/---

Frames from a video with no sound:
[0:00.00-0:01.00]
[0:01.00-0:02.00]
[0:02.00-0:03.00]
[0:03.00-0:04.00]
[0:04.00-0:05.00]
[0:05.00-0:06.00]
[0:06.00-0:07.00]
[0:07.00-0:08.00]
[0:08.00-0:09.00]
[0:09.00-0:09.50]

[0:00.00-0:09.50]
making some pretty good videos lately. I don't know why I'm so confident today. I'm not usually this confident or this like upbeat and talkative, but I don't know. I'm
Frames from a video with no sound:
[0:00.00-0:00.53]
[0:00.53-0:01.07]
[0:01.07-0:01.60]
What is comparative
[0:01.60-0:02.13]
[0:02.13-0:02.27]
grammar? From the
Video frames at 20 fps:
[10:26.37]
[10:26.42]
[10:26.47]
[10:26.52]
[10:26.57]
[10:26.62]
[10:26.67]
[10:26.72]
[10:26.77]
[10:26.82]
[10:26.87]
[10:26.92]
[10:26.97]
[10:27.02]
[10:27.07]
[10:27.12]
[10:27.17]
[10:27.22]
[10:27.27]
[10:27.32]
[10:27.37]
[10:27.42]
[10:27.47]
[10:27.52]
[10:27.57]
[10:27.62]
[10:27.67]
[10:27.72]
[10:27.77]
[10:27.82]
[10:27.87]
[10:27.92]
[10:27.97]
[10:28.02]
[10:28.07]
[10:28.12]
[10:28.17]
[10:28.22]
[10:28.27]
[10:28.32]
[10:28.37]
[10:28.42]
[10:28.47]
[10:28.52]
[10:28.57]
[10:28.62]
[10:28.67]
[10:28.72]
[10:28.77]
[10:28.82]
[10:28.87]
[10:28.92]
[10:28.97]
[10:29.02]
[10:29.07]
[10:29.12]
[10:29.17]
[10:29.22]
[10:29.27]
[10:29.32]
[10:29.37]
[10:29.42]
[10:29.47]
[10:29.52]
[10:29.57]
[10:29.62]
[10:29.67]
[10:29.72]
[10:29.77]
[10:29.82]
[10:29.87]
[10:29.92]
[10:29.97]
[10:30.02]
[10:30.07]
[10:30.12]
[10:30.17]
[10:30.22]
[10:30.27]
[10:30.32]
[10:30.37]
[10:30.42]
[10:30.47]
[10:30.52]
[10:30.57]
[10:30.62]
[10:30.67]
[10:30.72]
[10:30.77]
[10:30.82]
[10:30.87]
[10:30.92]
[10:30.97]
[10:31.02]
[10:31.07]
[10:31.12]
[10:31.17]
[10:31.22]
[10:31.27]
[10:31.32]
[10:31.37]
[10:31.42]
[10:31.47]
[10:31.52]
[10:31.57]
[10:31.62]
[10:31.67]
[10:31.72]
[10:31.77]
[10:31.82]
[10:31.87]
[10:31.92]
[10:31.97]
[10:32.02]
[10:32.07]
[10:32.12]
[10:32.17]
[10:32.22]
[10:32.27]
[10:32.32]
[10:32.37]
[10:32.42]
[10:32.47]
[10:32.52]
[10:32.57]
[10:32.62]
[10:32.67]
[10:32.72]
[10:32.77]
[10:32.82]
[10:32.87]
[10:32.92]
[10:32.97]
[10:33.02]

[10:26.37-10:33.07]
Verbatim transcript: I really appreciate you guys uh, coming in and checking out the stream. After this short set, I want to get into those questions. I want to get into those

\---

- **TASK REQUIREMENTS**: All of the material should be copied verbatim.

- **WRITTEN RESPONSE**:
Frames from a video with no sound:
[0:00.00-0:01.00]
[0:01.00-0:02.00]
[0:02.00-0:03.00]
[0:03.00-0:04.00]
[0:04.00-0:05.00]
[0:05.00-0:06.00]
[0:06.00-0:07.00]
[0:07.00-0:08.00]
[0:08.00-0:09.00]
[0:09.00-0:09.50]

[0:00.00-0:09.50]
making some pretty good videos lately. I don't know why I'm so confident today. I'm not usually this confident or this like upbeat and talkative, but I don't know. I'm
Frames from a video with no sound:
[0:00.00-0:00.53]
[0:00.53-0:01.07]
[0:01.07-0:01.60]
What is comparative
[0:01.60-0:02.13]
[0:02.13-0:02.27]
grammar? From the
Video frames at 20 fps:
[10:26.37]
[10:26.42]
[10:26.47]
[10:26.52]
[10:26.57]
[10:26.62]
[10:26.67]
[10:26.72]
[10:26.77]
[10:26.82]
[10:26.87]
[10:26.92]
[10:26.97]
[10:27.02]
[10:27.07]
[10:27.12]
[10:27.17]
[10:27.22]
[10:27.27]
[10:27.32]
[10:27.37]
[10:27.42]
[10:27.47]
[10:27.52]
[10:27.57]
[10:27.62]
[10:27.67]
[10:27.72]
[10:27.77]
[10:27.82]
[10:27.87]
[10:27.92]
[10:27.97]
[10:28.02]
[10:28.07]
[10:28.12]
[10:28.17]
[10:28.22]
[10:28.27]
[10:28.32]
[10:28.37]
[10:28.42]
[10:28.47]
[10:28.52]
[10:28.57]
[10:28.62]
[10:28.67]
[10:28.72]
[10:28.77]
[10:28.82]
[10:28.87]
[10:28.92]
[10:28.97]
[10:29.02]
[10:29.07]
[10:29.12]
[10:29.17]
[10:29.22]
[10:29.27]
[10:29.32]
[10:29.37]
[10:29.42]
[10:29.47]
[10:29.52]
[10:29.57]
[10:29.62]
[10:29.67]
[10:29.72]
[10:29.77]
[10:29.82]
[10:29.87]
[10:29.92]
[10:29.97]
[10:30.02]
[10:30.07]
[10:30.12]
[10:30.17]
[10:30.22]
[10:30.27]
[10:30.32]
[10:30.37]
[10:30.42]
[10:30.47]
[10:30.52]
[10:30.57]
[10:30.62]
[10:30.67]
[10:30.72]
[10:30.77]
[10:30.82]
[10:30.87]
[10:30.92]
[10:30.97]
[10:31.02]
[10:31.07]
[10:31.12]
[10:31.17]
[10:31.22]
[10:31.27]
[10:31.32]
[10:31.37]
[10:31.42]
[10:31.47]
[10:31.52]
[10:31.57]
[10:31.62]
[10:31.67]
[10:31.72]
[10:31.77]
[10:31.82]
[10:31.87]
[10:31.92]
[10:31.97]
[10:32.02]
[10:32.07]
[10:32.12]
[10:32.17]
[10:32.22]
[10:32.27]
[10:32.32]
[10:32.37]
[10:32.42]
[10:32.47]
[10:32.52]
[10:32.57]
[10:32.62]
[10:32.67]
[10:32.72]
[10:32.77]
[10:32.82]
[10:32.87]
[10:32.92]
[10:32.97]
[10:33.02]

[10:26.37-10:33.07]
Verbatim transcript: I really appreciate you guys uh, coming in and checking out the stream. After this short set, I want to get into those questions. I want to get into those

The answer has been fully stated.